Right after the workshop I heard “the pepper tree”. 🌴
I ignored it.
Then again. “ the pepper tree”
So I have a green pepper 🫑 tree that I started to grow a little late in autumn knowing that winter would be coming soon. But what the heck.
I thought my apartment will be warm enough so it will survive.
As winter came I could see it striving
I would say “ thank you, I love you ❤️ “ as I tended to it.
On the last winter storm - I forgot to take it from the window and one day I checked and to my surprise the leaves 🍃 had frost bites and they slowly started to wither.
I thought, “ What an unfair chance I gave this plant?”

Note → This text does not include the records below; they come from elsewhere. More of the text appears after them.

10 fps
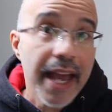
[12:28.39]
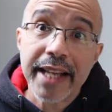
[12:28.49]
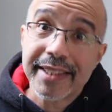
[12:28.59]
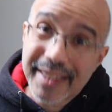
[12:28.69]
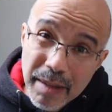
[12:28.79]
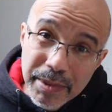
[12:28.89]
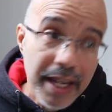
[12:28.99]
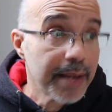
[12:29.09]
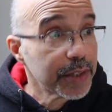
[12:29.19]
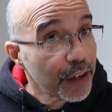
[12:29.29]
And
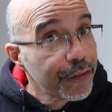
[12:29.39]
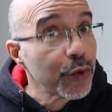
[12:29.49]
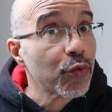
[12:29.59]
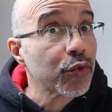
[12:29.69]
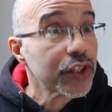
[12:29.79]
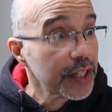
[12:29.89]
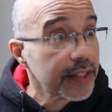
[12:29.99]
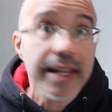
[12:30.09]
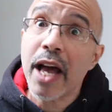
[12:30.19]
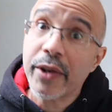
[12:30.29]
sometimes if you
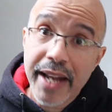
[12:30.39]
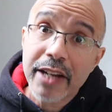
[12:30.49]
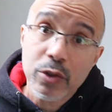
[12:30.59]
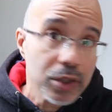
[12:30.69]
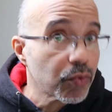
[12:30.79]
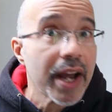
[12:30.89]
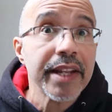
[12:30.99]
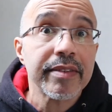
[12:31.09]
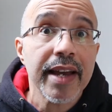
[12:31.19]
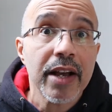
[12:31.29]
sit down and actually write
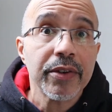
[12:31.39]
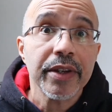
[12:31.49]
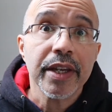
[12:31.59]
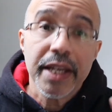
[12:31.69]
it down,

“Why did you force this plant to grown in such environment? “
And I felt bad, I took it down and placed it at the entrance of my apartment. Visually it did not look so well but I wanted to see her everyday, even if she was going to die. “It is the least I could do” I thought to myself.
So today when my guides said to me 🫑 pepper tree and I looked.
I had resolved in my heart that this tree won’t make it.
But look at what my guides showed me. I did not realize that there are new leaves on this plant.behind the dried leaves 🍃 safely maturing out of sight was new life - new direction and a true lesson from God
So here is the message of grace.
Sometimes God puts you up front not to show what’s withering but to show others that through the grace of divine how you grow and evolve despite how you were meant to wither away.
Your inner critic will say “ I am vulnerable”
God says “ I got you!” ( the choice is yours who you trust - but behind your pain, disappointment, tears , grows a life you don’t see coming but God has a plan)
Just because the environment may be unstable or not suitable does not mean that deep in the roots God does not already have a plan for you.
Not because you feel burdened and no longer look the part because of things that are occurring means there is no chance for chamge.
My pepper 🫑 tree to me: “
Look - I grow new leaves because deep down I choose that with love of self I can grow in any environment- no matter the circumstances because as the leaves withered it gave me the silence I needed to focus on ME.
And choose to evolve - to heal - to grow - just as I was meant to be.”
This is YOU today.
This is me.
You are not done you are merely growing new leaves.